The way their growing mutual fondness impinges on their on-stage performance, is a delightfully achieved merger of myth and reality that can only obtained in a culture as paradoxical tangled and ambivalent as ours.

Writer-director Hardik Gajjar is not always successful in depicting that cultural dichotomy which makes us  mistake the real and make-believe.  An outraged village of Ram Leela fixated audiences can’t even contemplate the thought of ‘Raavan’ and ‘Sita’ being together in real life. It is against our tradition, they bellow, before taking the law into their own hands.

I wish this remarkably dense idea of the politics of religion and the religion of politics had been explored more  keenly by the screenwriters. Sadly there is a sense of surface-level haste, an attitude of let’s-get-it-over-it which prevents Bhavai from being a more weighty work on the subversion of Hindu mythology by radical elements.
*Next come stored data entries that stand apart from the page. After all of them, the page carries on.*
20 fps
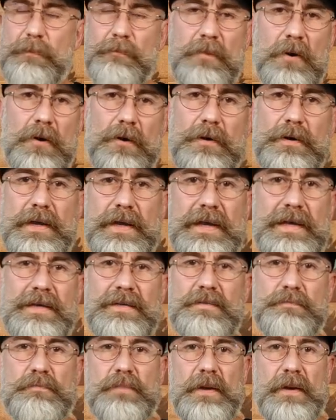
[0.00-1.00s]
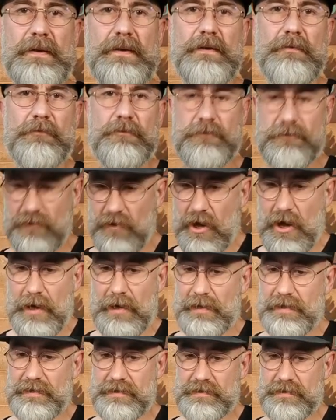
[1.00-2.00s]
The burn has been
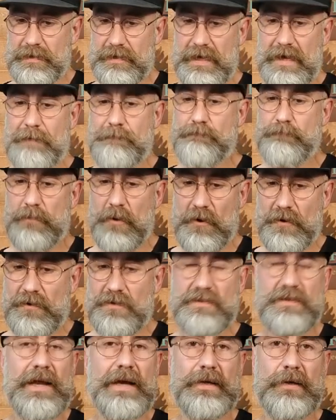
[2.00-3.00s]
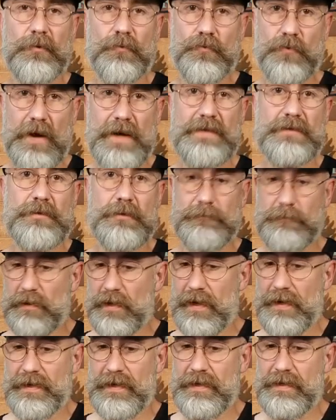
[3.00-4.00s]
flawless. It burns like a razor
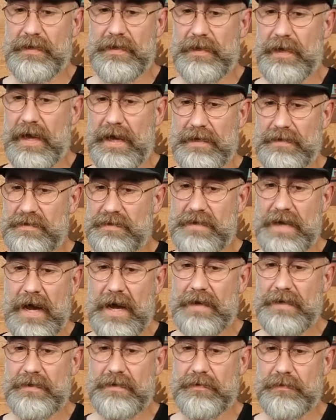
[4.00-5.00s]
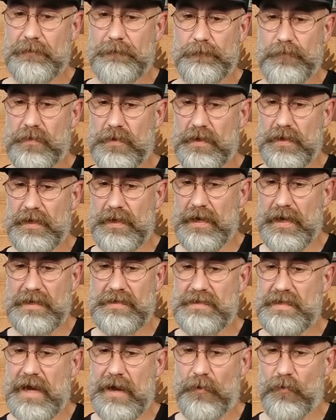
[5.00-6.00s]
blade. It has not
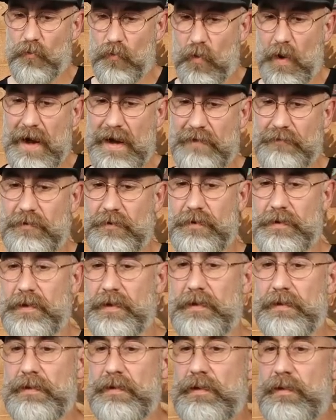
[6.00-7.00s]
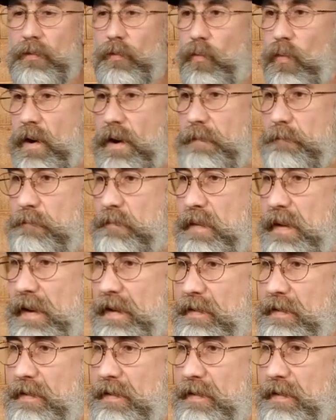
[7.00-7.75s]
wavered one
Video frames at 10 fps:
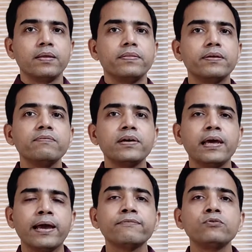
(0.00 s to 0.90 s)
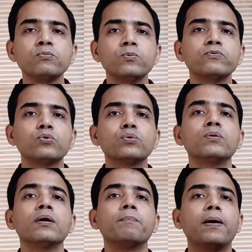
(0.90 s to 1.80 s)
Then we'll have to move
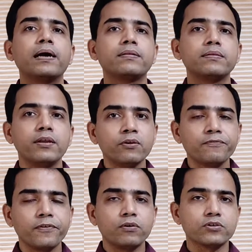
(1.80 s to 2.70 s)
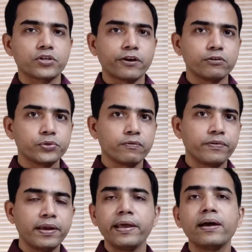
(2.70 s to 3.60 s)
to part 3 of the Constitution of
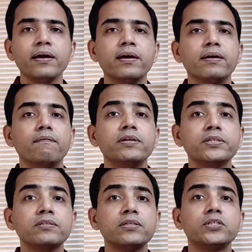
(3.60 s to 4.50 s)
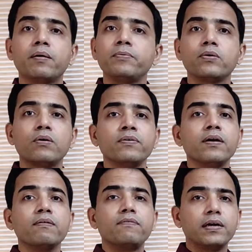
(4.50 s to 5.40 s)
India, which is the chapter of
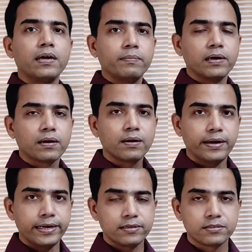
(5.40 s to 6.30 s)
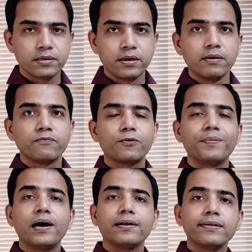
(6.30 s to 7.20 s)
fundamental rights.
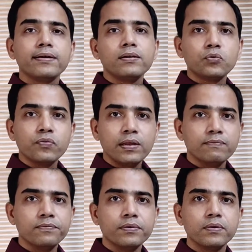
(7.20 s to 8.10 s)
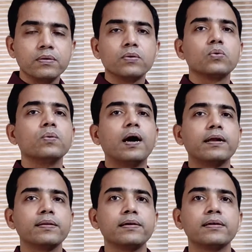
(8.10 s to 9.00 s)
From Article 12 to
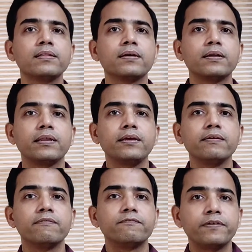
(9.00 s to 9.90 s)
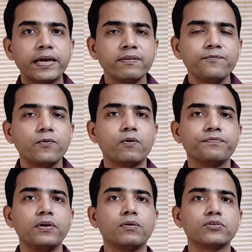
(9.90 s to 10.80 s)
Article 35 of
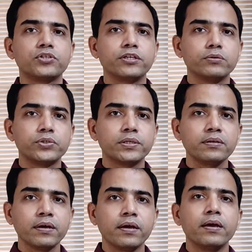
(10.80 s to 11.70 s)
the Constitution,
Barring a weak turn by Aindrita Ray as the on-stage Sita, the performers, specially Pratik Gandhi as the family wastrel(Rajendra Gupta is superb as his despairing father) who turns into Raavan on stage, achieve their leap of faith from rangmanch to reality with remarkable fluency. Abhimanyu Singh as Bhanwar, the lecherous theatre owner and Ankur Bhatia as the resident electrician who moonlights as Laxman and Ankur Vikal as the onstage Rama are terrific.

 The film is handsomely shot by cinematographer Chirantan Das who captures Kutch as region of disarming  innocence. The music and songs(by Prasad Shaste and Shabbir Ahmed) add tremendously to the festive  flavor. Not since Kundan Shah’s Jaane Bhi Do Yaaron have I seen a director have so much fun at the Ram Leela.

Cheeky, irreverent, topical and charming Bhavai is the best Dussehra gift you can give to yourself.